What needs to be done.
Copy the data exactly. No line may be skipped.

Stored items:
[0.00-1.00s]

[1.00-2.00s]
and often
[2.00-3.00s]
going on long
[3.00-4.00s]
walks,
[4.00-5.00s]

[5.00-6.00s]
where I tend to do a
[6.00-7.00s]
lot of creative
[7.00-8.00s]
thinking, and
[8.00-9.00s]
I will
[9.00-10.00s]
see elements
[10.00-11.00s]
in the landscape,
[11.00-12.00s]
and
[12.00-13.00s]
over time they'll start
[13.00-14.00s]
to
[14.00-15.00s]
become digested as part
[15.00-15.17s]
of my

Result of the task.
[0.00-1.00s]

[1.00-2.00s]
and often
[2.00-3.00s]
going on long
[3.00-4.00s]
walks,
[4.00-5.00s]

[5.00-6.00s]
where I tend to do a
[6.00-7.00s]
lot of creative
[7.00-8.00s]
thinking, and
[8.00-9.00s]
I will
[9.00-10.00s]
see elements
[10.00-11.00s]
in the landscape,
[11.00-12.00s]
and
[12.00-13.00s]
over time they'll start
[13.00-14.00s]
to
[14.00-15.00s]
become digested as part
[15.00-15.17s]
of my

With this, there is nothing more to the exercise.